Currently a few reports have been published of serious esophageal injury from single fraction stereotactic body radiation therapy (SBRT), with little comprehensive dose-volume based analyses to identify a best threshold volumetric parameter for esophageal irradiation. The guidelines of dose constraints for the esophagus in single-fraction SBRT in Memorial Sloan-Kettering Cancer Center were as follows: level 1 dose constraint of esophagus is 15 Gy/2 mL, while level 2 is 20 Gy/2 mL [11], which are consistent with our findings. Timmerman [12] recommended dose constraints of esophagus for single-fraction SBRT to be 14.5 Gy to less than 5 mL (endpoint ≥ grade 3). In RTOG 0915 clinical trial of randomized phase II study comparing 2 SBRT schedules for medically inoperable patients with stage I peripheral non-small cell lung cancer, they restrict esophageal Dmax to 15.4 Gy and 5 mL (D₅) to 11.9 Gy in single-fraction SBRT. In RTOG 0631 trial of phase II/III study of image-guided radiosurgery/SBRT for localized spine metastasis, esophagus volume less than 0.03 mL irradiated up to 16 Gy or 5 mL to 11 Gy are recommended for one fraction dose constraints.
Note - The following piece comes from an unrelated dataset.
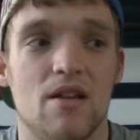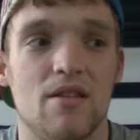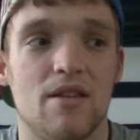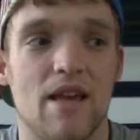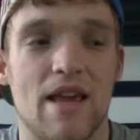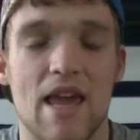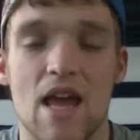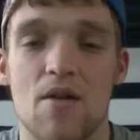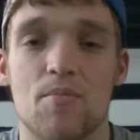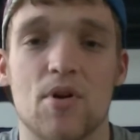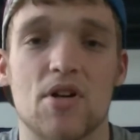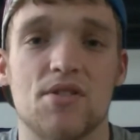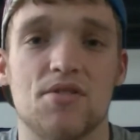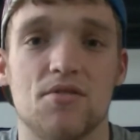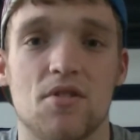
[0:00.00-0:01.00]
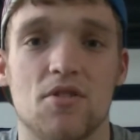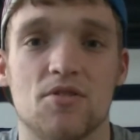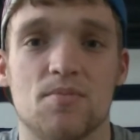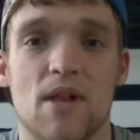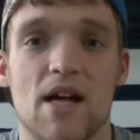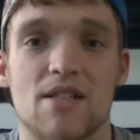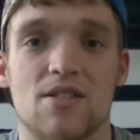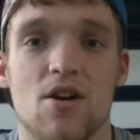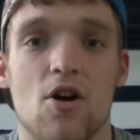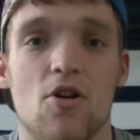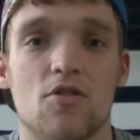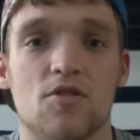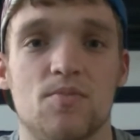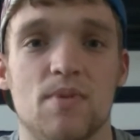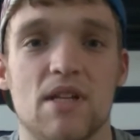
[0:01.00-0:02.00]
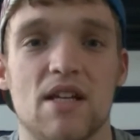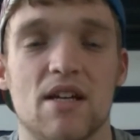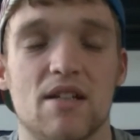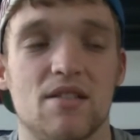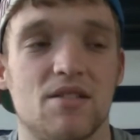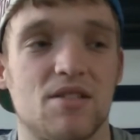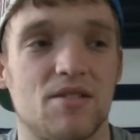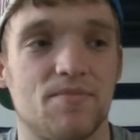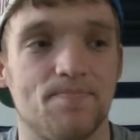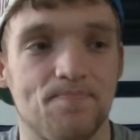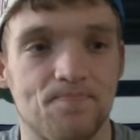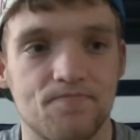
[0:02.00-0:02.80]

they can't burst through those plateaus because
The study has found V₁₅ of external surface of esophagus to be dose-volume parameter associated with acute esophageal toxicity. Although grade 1 esophageal toxicity might not be grave and manageable in long standpoint of care, with parameter associated with acute esophageal toxicity as V₁₅, immediate discomfort right after treatment could be expected by clinicians and directed to patients ahead.

The present study contains weaknesses. It is retrospective study, and the results are based on marked small and heterogeneous patient population, limited to generalize our results. Furthermore the low rate of complications restricted the strength to perform reliable statistics to retrieve better dose constraints. To confirm the conclusion, further prospective trials with large cases might be necessary.

In patients with spinal metastasis who received SRS for palliation of symptoms, the threshold dose-volume parameter associated with acute esophageal toxicity was found to be V₁₅ of external surface of esophagus. Restrict V₁₅ to external surface of esophagus as low as possible might be safe and feasible in radiosurgery.